Concept Inventory
Concept Inventory & Socratic Tutor Bots
Project Summary
The Concept Inventory & Socratic Tutor Bots project explores how AI-driven tutoring can support conceptual understanding by engaging students in guided dialogue rather than answer generation. Built around established concept inventory frameworks, these bots use a knowledge graph RAG system to help students improve reasoning, confront misconceptions, and reflect on their understanding through structured Socratic questioning. The knowledge graph RAG system allows students to bridge their own conceptual competencies with new concepts.
This project directly addresses Bloom’s 2-Sigma problem by approximating the benefits of one-on-one conceptual tutoring at scale, providing individualized feedback that would otherwise be infeasible in large enrollment courses.
Educational Problem Addressed
Concept inventories are widely used to measure student understanding, but they traditionally function as assessment tools rather than learning tools. Students often receive limited feedback beyond whether an answer is correct or incorrect, missing the opportunity to reflect on why their reasoning is flawed or incomplete.
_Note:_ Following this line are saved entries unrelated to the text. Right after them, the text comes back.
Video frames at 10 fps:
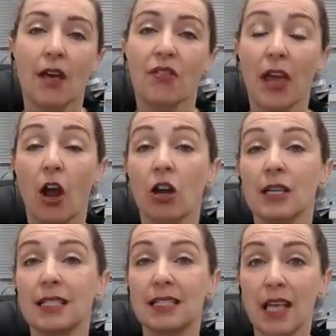They
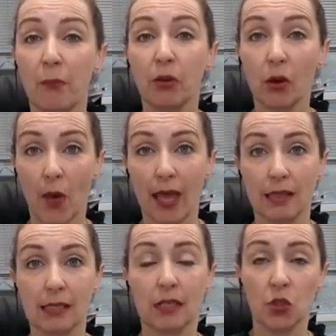are separate
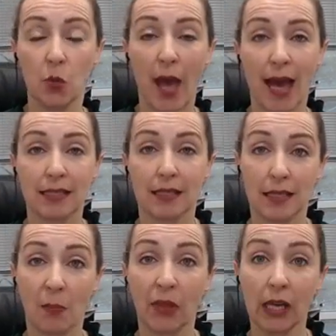ways to pass
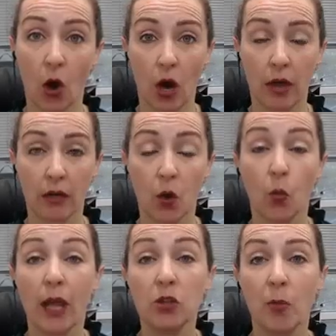something on
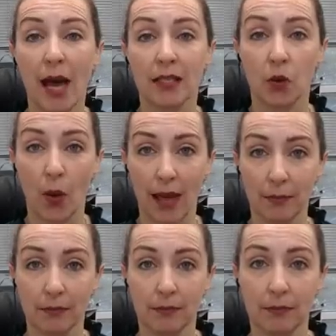when you pass away.
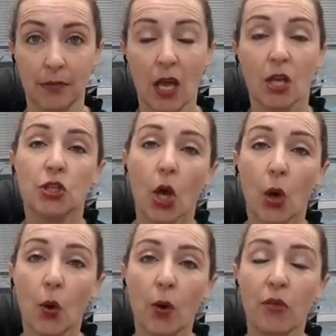
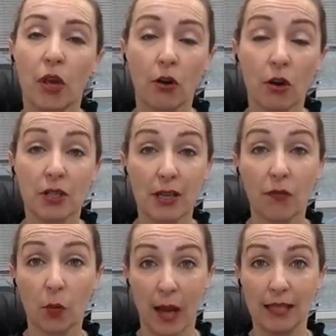So there are
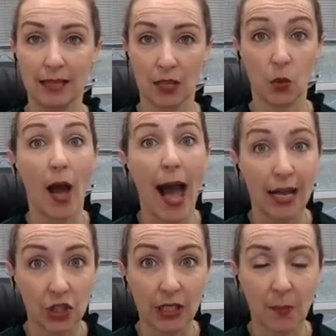several ways that you
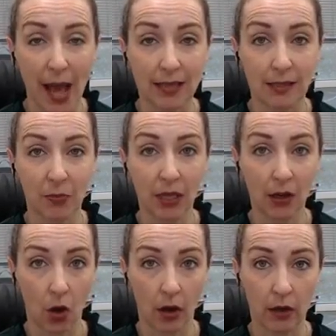actually pass something
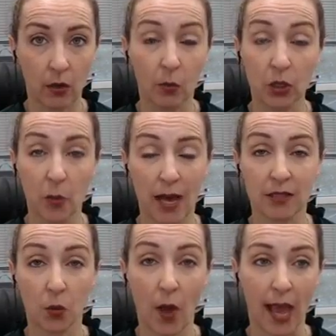on when you pass
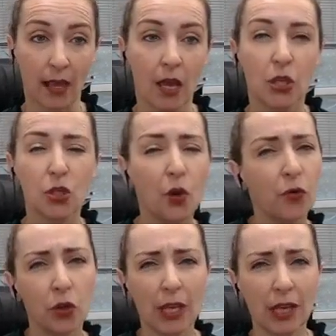away. So if
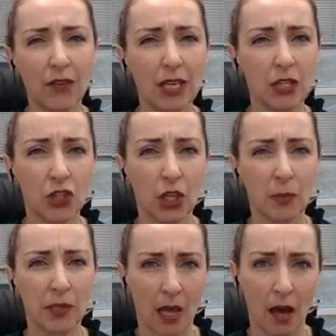you think of it in
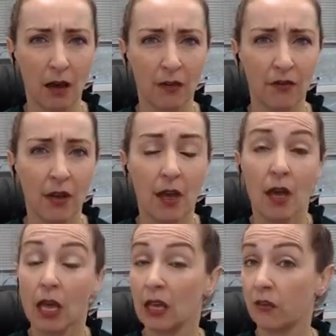terms of,
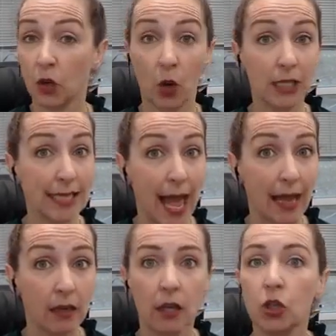if you are
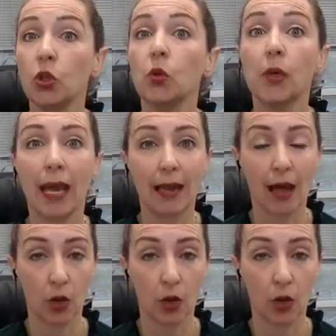dead, you cannot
This project reframes concept inventories as interactive learning experiences, using bot-based tutors to transform assessment into formative feedback loops focused on conceptual change.
How AI Is Used
AI tutors are deployed to:
- Analyze short-answer student responses to concept inventory questions
- Identify likely correct conceptions and common misconceptions
- Engage students in Socratic dialogue through targeted follow-up questions
- Prompt reflection rather than provide direct answers
- Direct students to external learning resources when appropriate
The AI does not determine grades or final correctness. Instead, it supports metacognition and conceptual repair through guided questioning.
Student Experience
- Students complete a concept inventory question with a written explanation.
- The bot reviews the response and initiates a Socratic dialogue.
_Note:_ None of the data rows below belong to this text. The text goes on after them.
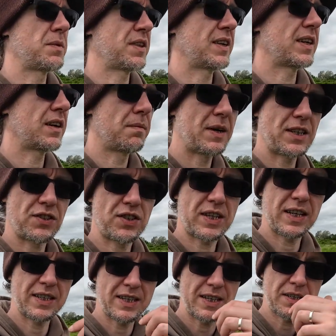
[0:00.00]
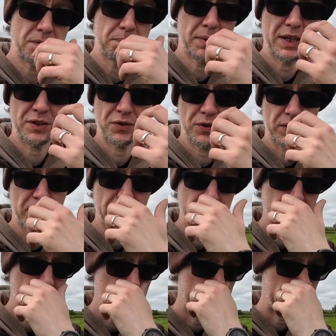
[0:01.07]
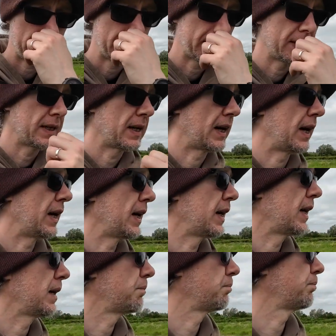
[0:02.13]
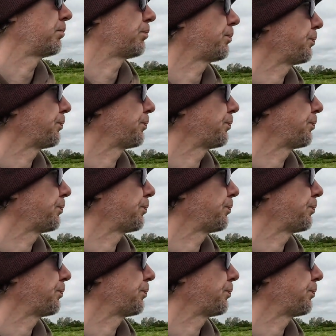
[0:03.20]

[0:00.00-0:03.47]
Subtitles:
I think I managed to get a decent picture of those. Had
- Students respond to follow-up prompts that challenge assumptions or clarify reasoning.
- Where appropriate, students are guided toward curated learning resources.
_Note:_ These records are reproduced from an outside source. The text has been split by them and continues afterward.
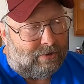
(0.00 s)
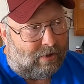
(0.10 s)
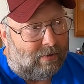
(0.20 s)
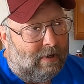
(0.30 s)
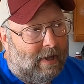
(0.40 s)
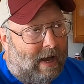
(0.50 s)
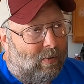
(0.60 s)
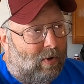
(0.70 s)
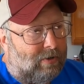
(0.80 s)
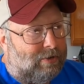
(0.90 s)
So
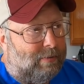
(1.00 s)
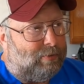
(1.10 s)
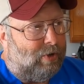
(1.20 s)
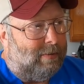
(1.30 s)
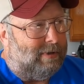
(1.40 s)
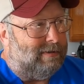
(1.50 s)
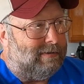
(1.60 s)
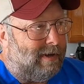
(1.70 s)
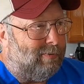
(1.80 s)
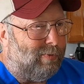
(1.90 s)
I walked up to him
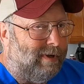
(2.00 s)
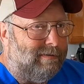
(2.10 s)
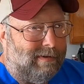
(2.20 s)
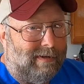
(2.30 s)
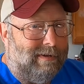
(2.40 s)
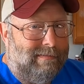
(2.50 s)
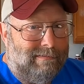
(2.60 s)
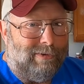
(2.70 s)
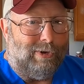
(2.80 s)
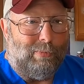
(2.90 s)
and I was waiting until he
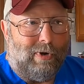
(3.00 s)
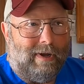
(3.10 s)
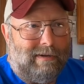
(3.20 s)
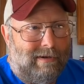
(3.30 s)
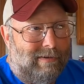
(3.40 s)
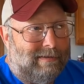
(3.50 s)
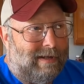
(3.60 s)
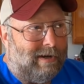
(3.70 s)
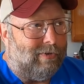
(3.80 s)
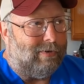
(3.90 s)
took a break, you know, he's
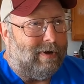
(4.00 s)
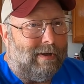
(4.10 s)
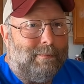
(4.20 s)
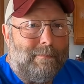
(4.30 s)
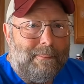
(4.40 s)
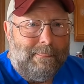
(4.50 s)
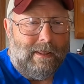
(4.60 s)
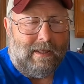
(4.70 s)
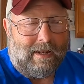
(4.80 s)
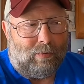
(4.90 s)
down on the ground.
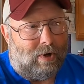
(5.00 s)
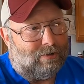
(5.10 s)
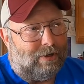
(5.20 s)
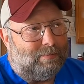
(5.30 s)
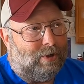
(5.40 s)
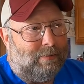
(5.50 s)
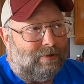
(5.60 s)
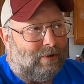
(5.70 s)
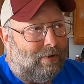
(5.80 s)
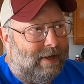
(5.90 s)
And I walked up to him
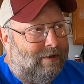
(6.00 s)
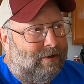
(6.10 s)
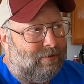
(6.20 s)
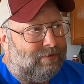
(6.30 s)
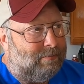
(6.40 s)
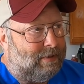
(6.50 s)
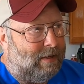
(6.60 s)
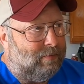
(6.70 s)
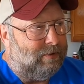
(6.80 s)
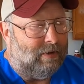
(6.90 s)
and told him, hey, you know,
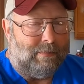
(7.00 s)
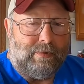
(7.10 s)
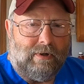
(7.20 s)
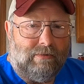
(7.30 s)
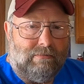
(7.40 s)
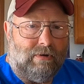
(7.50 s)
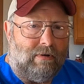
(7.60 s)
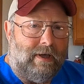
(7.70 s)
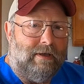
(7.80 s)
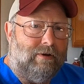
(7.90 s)
sometime when you're up there, you
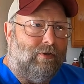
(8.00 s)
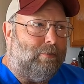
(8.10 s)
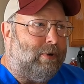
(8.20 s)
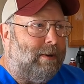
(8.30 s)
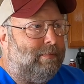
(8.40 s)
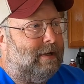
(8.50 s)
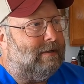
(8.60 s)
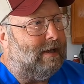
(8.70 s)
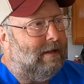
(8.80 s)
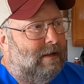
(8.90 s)
know, hanging it on the prop
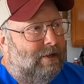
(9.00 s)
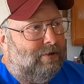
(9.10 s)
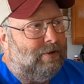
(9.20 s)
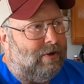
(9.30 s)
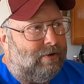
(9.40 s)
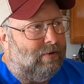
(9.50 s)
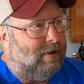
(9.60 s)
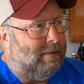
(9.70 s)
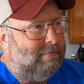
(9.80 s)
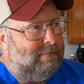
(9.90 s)
like that, you ought to
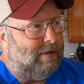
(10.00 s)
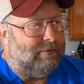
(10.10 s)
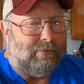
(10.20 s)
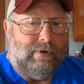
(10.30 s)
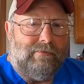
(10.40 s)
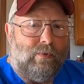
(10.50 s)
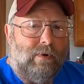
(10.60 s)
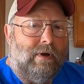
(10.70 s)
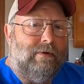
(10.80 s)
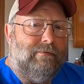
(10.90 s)
go up, you know, three or
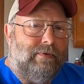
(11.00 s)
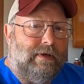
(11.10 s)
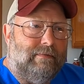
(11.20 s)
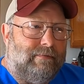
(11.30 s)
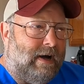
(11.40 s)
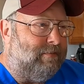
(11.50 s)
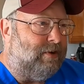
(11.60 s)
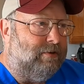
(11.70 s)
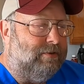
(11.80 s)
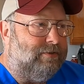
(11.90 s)
four hundred feet,
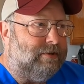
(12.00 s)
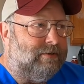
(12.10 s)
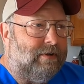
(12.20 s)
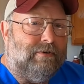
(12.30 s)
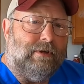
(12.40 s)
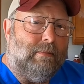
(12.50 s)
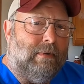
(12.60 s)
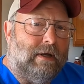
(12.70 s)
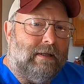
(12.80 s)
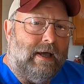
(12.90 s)
500, 600,
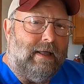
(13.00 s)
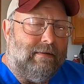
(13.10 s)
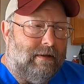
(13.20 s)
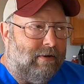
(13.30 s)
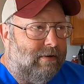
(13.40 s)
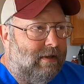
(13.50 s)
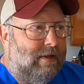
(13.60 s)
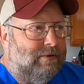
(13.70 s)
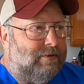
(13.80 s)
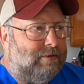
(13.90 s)
something like that, you know,
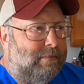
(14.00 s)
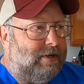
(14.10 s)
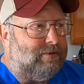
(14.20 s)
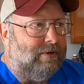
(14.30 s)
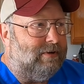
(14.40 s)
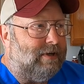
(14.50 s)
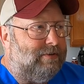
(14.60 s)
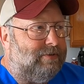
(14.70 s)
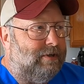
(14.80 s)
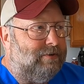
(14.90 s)
just to make sure in
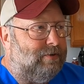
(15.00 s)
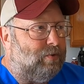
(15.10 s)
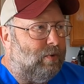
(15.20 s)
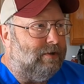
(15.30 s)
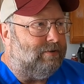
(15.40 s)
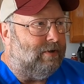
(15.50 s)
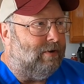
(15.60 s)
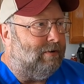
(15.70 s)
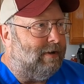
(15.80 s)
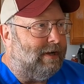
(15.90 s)
case the engine quits, you
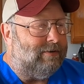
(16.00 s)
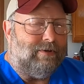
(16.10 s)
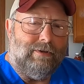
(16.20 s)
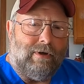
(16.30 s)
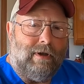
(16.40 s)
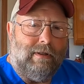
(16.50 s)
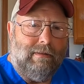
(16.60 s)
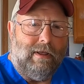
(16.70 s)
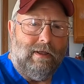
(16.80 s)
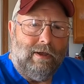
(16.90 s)
know. And I guess he thought
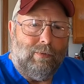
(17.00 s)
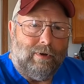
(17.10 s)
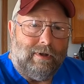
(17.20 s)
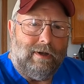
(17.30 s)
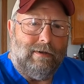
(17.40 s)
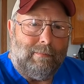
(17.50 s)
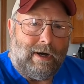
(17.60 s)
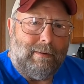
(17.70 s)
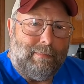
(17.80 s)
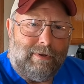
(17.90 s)
it, it wasn't any of
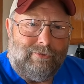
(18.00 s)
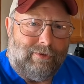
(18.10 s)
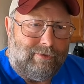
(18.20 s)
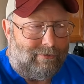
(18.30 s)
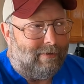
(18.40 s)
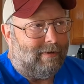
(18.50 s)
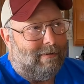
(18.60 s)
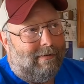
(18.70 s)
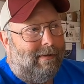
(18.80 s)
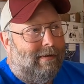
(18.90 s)
my business
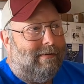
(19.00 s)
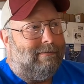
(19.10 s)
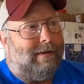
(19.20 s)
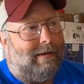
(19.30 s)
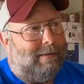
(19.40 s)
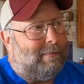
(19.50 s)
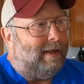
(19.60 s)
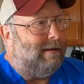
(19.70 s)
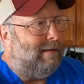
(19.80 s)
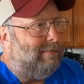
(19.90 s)
to tell him
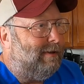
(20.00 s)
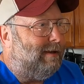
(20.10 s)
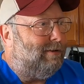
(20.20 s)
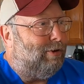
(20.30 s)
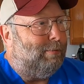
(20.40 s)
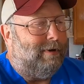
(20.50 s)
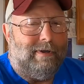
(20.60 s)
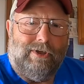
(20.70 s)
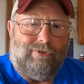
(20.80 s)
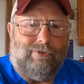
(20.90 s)
that. And I think he told me
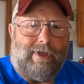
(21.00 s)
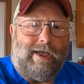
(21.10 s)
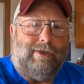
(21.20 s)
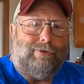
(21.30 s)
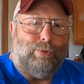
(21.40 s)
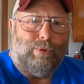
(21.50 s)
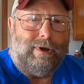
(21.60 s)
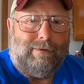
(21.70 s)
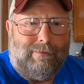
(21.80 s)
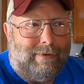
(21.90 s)
to kiss his ass or
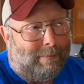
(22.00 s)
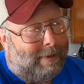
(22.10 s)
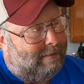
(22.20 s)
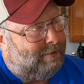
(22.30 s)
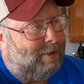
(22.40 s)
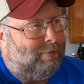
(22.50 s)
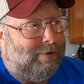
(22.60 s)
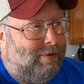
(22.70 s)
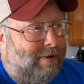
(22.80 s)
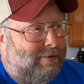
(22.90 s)
whatever. And I'm like, you know,
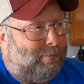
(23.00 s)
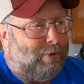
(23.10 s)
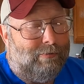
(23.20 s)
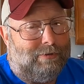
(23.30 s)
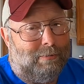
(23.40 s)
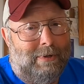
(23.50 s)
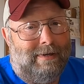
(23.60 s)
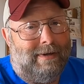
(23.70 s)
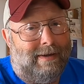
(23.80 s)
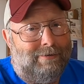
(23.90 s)
you don't have to prove it to
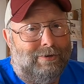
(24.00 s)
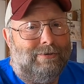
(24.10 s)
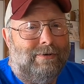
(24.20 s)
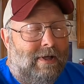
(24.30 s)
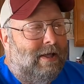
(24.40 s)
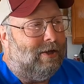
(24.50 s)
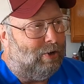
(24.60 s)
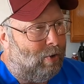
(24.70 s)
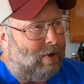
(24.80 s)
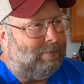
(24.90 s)
me. I just
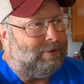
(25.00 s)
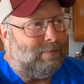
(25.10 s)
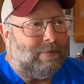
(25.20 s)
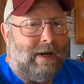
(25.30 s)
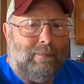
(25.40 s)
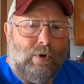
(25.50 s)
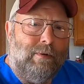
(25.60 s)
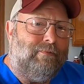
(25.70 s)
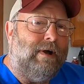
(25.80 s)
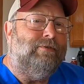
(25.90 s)
go up sometime,
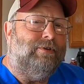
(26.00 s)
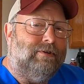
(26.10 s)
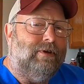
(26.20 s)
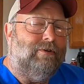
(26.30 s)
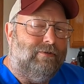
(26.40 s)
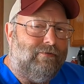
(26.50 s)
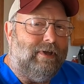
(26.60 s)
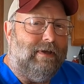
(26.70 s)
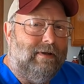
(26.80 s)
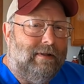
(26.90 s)
go up five or 600
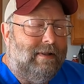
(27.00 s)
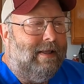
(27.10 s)
feet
- Students leave with a clearer understanding of both correct concepts and misconceptions.
Instructor Experience
Instructors gain insight into:
- Common conceptual misunderstandings across a cohort
- Patterns in student reasoning rather than just answer accuracy
- Opportunities to intervene instructionally at the class or group level
The system is designed to complement, not replace, instructor judgment and curricular decisions.
Deployment Status
Status: Prototype / Classroom Pilot
The system has been tested in controlled instructional contexts and continues to be refined based on student interaction patterns and instructor feedback.
Artifacts and Links
Collaboration and Credit
This project was developed in collaboration with Nathan, whose contributions were central to the design and implementation of the Socratic dialogue framework and system architecture.
Alignment with BOBPE Mission
This project exemplifies the BOBPE mission by leveraging bot-based systems to deliver scalable, personalized conceptual feedback while preserving human-centered pedagogy. It demonstrates how AI can be used to approximate one-on-one tutoring experiences that promote deep understanding without increasing instructor workload.